Subramanian ordered Assefi and Rapino to appear in court at 8:30 AM on Tuesday to discuss the deal.
Adam Gitlin, an attorney for the DC attorney general, told the judge that he was representing what would soon be known as the “proceeding plaintiff states” who were filing for a mistrial. In the filing posted shortly after court adjourned, DC and 27 states wrote that the mid-trial settlement “has materially and irreparably prejudiced the Plaintiff States before the currently empaneled jury, and materially altered the character of these proceedings, including by jeopardizing Plaintiff States’ access to experts, witnesses, trial exhibits, demonstratives and necessary support staff (including graphic designers, trial technicians, related personnel).”
“Now you’re saying to the court, ‘we don’t like where we are and we prefer a redo’”
Subramanian said that states should have known for a while that the DOJ may settle its portion of the case, and should have prepared to take over as lead counsel. “Now you’re saying to the court, ‘we don’t like where we are and we prefer a redo.’” Elinor Hoffmann, an attorney for the New York attorney general, said that states took steps to litigate on their own as early as January 29th when first notified about a preliminary settlement proposal, but it’s still unclear if they can retain one of the DOJ experts as a witness, among other issues. There are “good reasons for the sake of saving taxpayer dollars that we do not have 40 teams of 40 lawyers” standing by to take over a case, like might happen in private litigation, Gitlin said.

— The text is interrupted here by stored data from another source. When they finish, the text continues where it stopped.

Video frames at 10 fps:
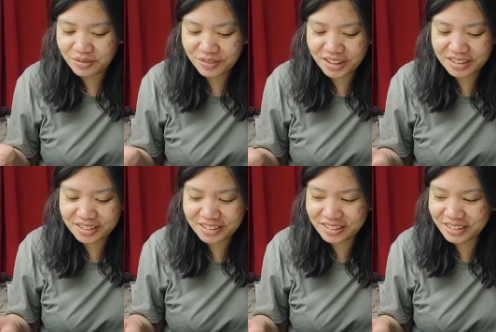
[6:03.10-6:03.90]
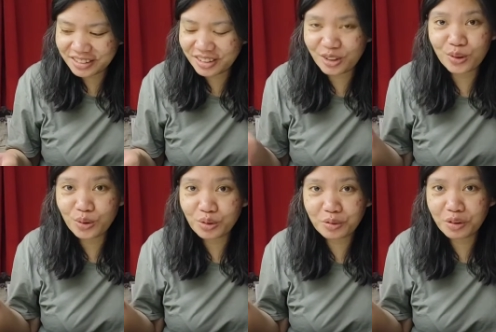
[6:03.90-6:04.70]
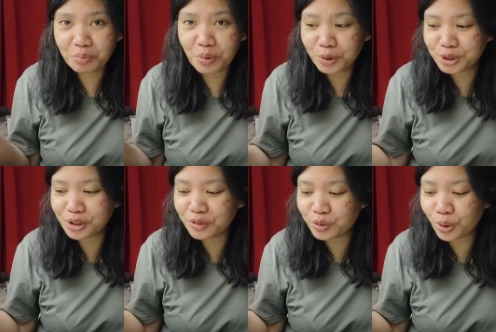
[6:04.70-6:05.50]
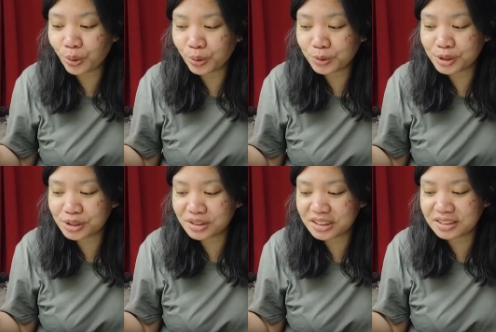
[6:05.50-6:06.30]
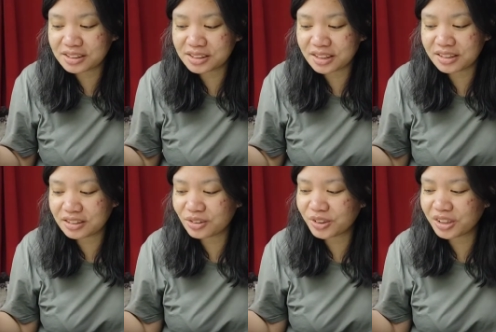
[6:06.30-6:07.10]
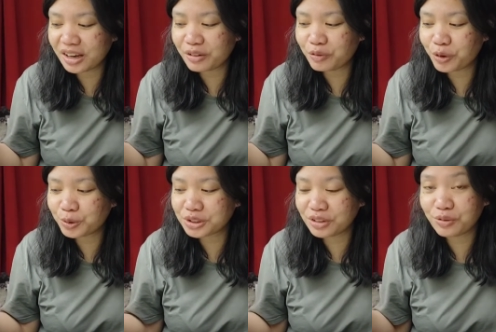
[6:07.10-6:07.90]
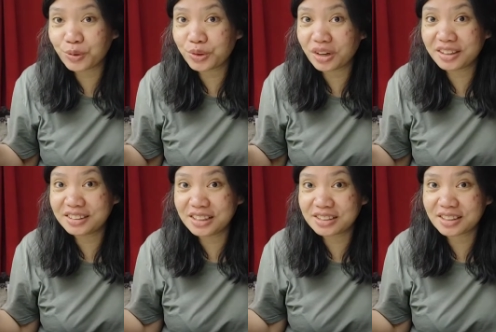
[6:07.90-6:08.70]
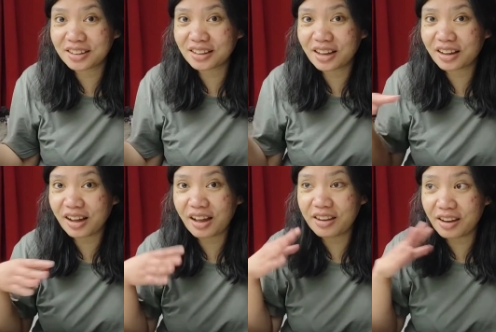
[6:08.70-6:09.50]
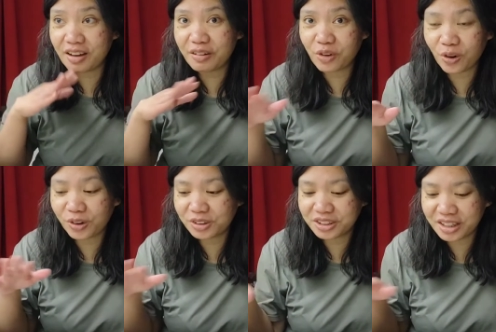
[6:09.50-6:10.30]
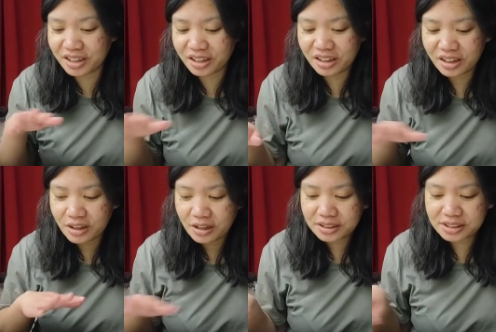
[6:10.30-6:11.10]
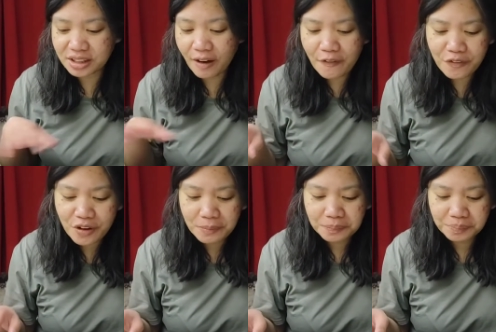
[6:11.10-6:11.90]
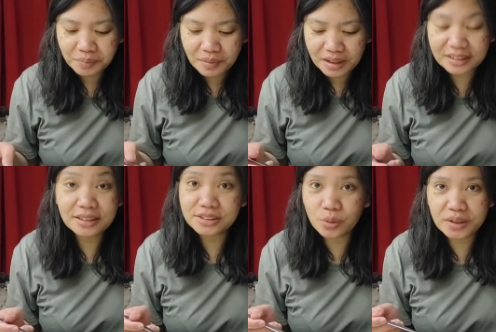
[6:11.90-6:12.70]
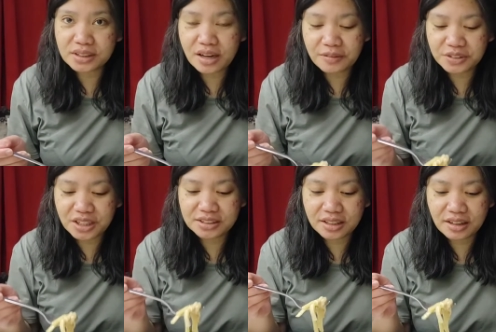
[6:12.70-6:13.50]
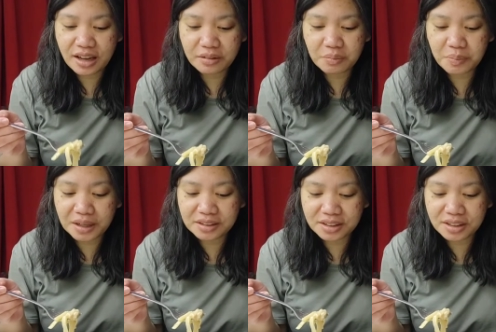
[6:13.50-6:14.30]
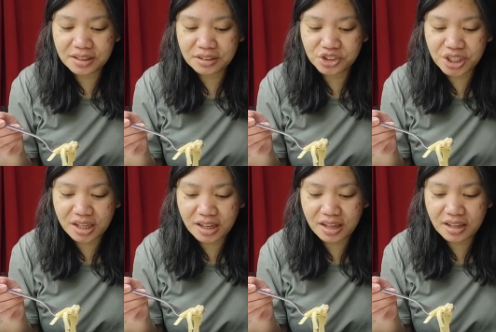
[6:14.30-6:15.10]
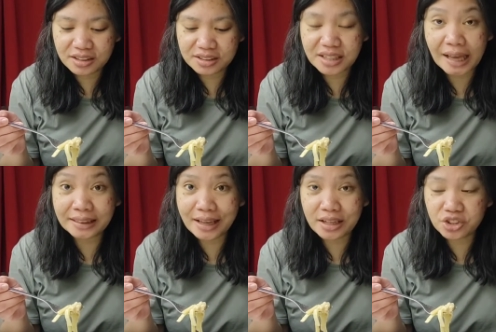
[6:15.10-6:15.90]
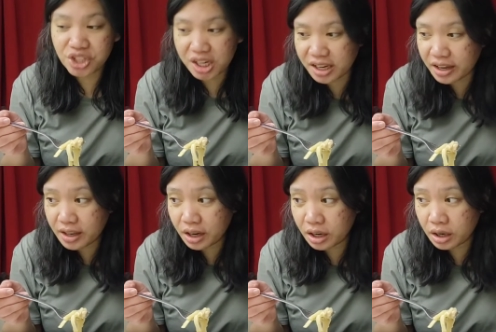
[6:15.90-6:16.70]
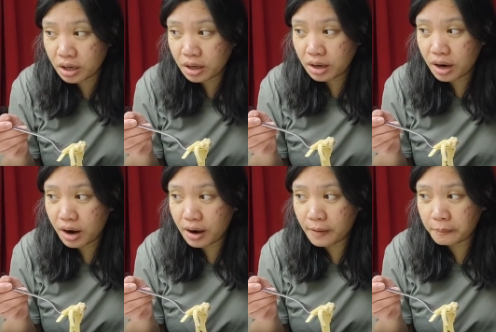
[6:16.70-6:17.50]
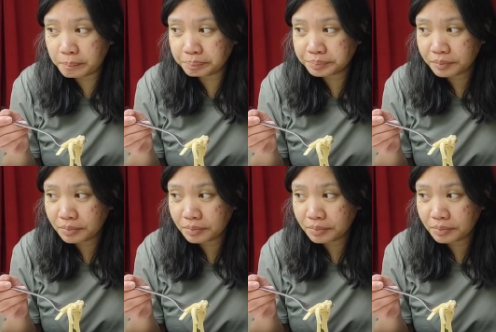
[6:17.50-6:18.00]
but you know most of Coles instant or like frozen food are decent. Like I love all their stuff. At least the ones that I've tasted, like butter chicken, satay chicken, um,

If the reported concessions in the DOJ agreement are finalized and approved by the court, they could help weaken Live Nation’s grip over the live events industry, which trial witnesses say has driven venues to stick with Ticketmaster and Live Nation out of fear of retaliation. But the proceeding states and some outside stakeholders say it will be far from sufficient.

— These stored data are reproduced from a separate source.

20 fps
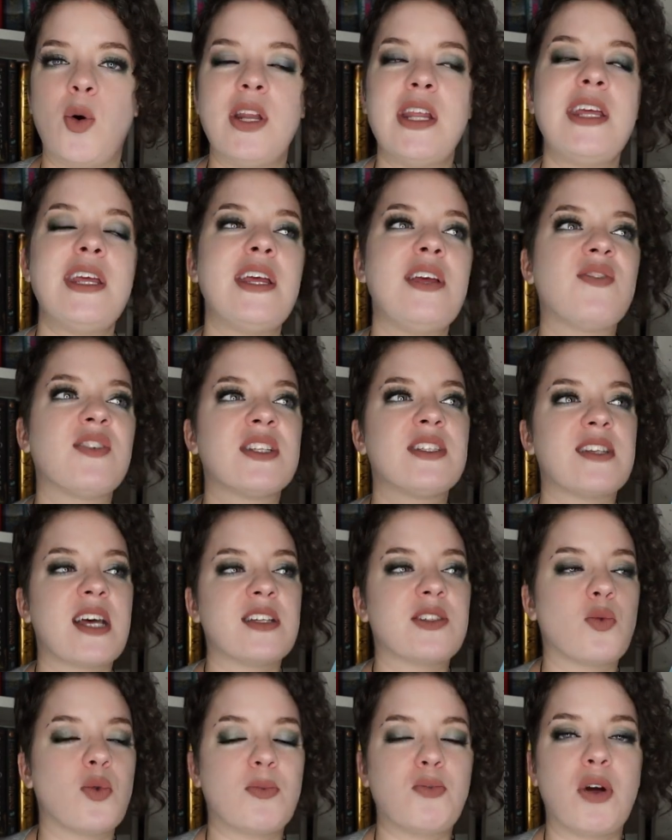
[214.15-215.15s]
And he even
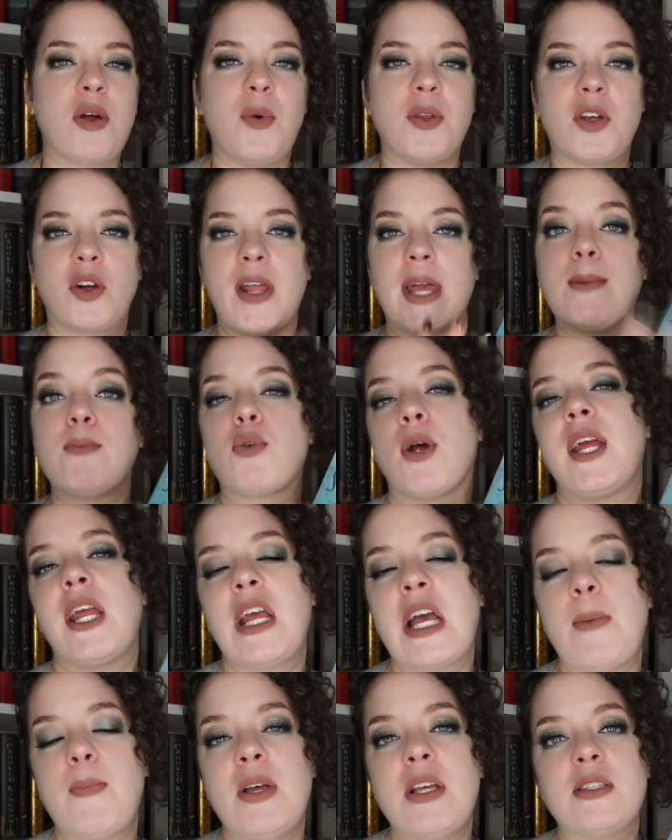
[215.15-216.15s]
says at one point when they're like
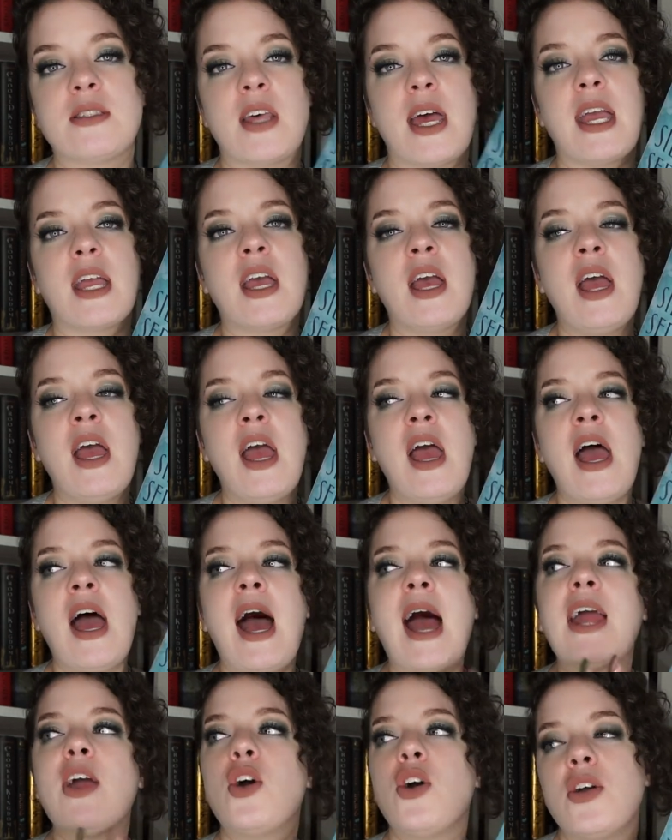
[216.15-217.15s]
breaking up, he's like,
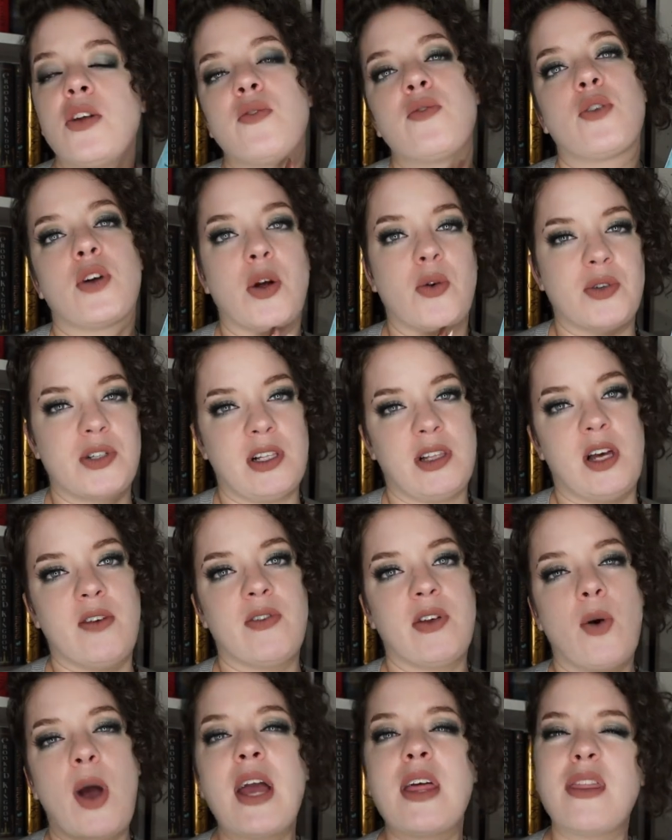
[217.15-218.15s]
I could have grown to
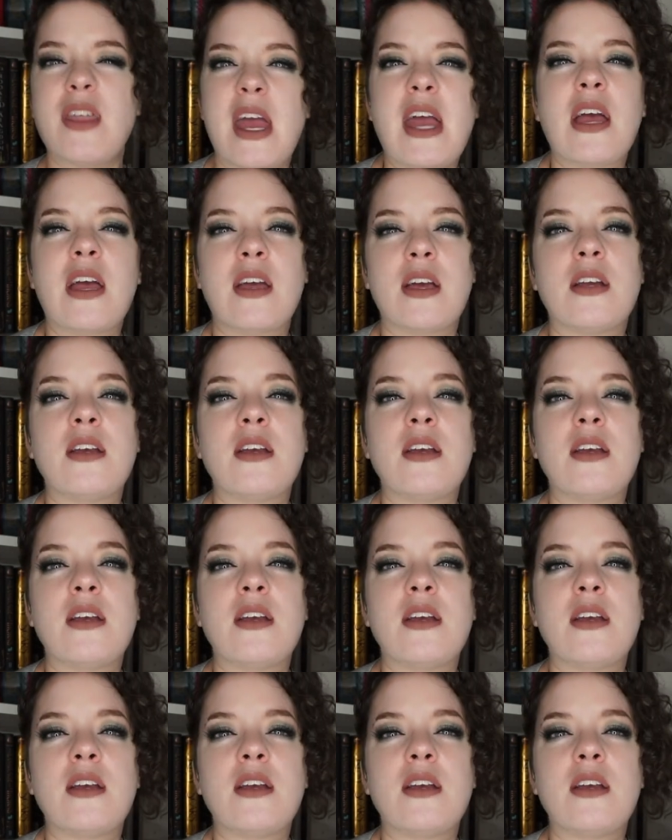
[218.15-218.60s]
love you, I think.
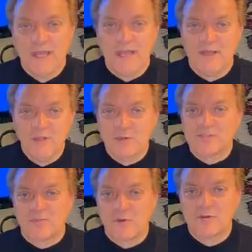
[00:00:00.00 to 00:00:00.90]
and you
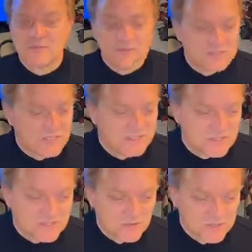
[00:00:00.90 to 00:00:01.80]
as a person
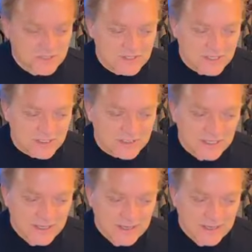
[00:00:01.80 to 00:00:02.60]
ceases to exist.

Ahead of the public release of Monday’s settlement, New York AG Letitia James released a statement with over two dozen other state AGs condemning the DOJ’s settlement, saying, “My attorney general colleagues and I have a strong case against Live Nation, and we will continue our lawsuit to protect consumers and restore fair competition to the live entertainment industry. We will keep fighting this case without the federal government.” California Attorney General Rob Bonta said in a statement Monday, “Just in the first week of trial, we’ve already heard that Live Nation fully intended to take advantage of fans — and were able to do so because fans had no other place to go. Live Nation has manipulated the market, made itself untouchable by any competitor, and raked in the cash — not because it is better, but because it has acted illegally and created a monopoly.”

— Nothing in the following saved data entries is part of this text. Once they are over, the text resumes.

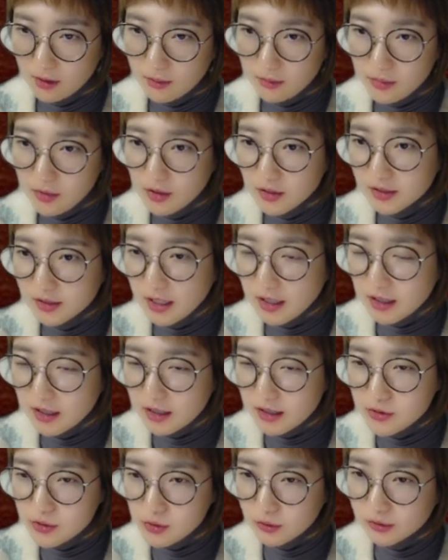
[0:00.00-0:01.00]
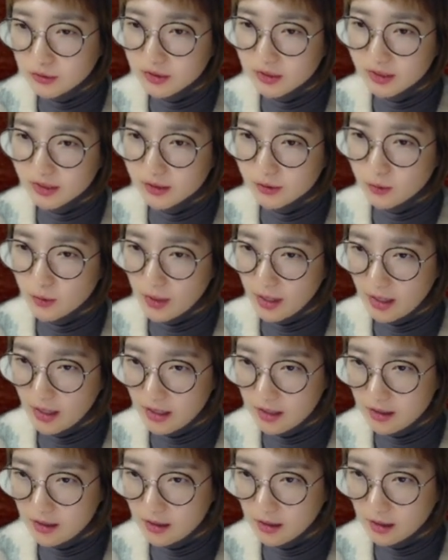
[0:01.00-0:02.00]
Byun Sangil chose this
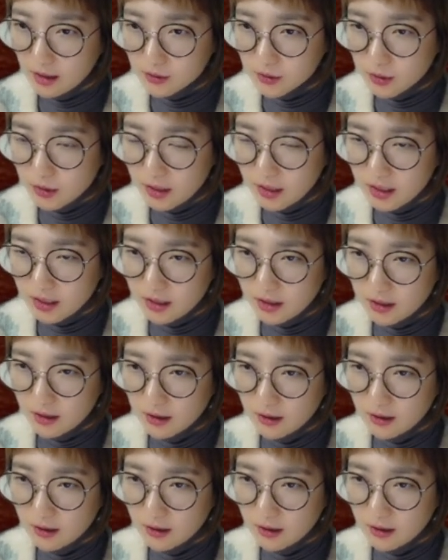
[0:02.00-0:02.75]
way. Actually,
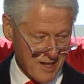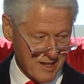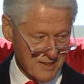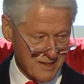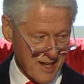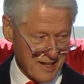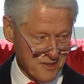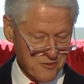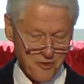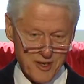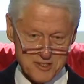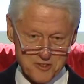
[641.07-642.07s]
that your
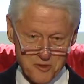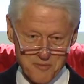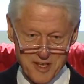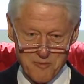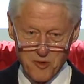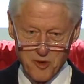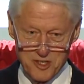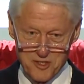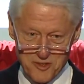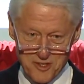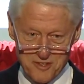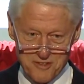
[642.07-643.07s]
friends will mean more to
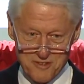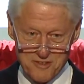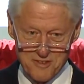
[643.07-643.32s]
you,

The settlement comes soon after former antitrust chief Gail Slater departed the role right before trial began. The departure and prior personnel shuffles have raised questions over the agency’s motivations and influence.
It’s not just state AGs that aren’t satisfied with the DOJ’s settlement, either. “A key reason why so much dysfunction persists in the live event marketplace is that musicians have been too often excluded from policy debates that impact them, their fans, and their communities,” said Kevin Erickson, director of the Future of Music Coalition, which advocates for artists. “In light of this, a weak settlement before any artists or managers are even allowed to take the witness stand would be a perverse and cruel outcome. We encourage state AGs to do the right thing and continue the fight for a breakup.”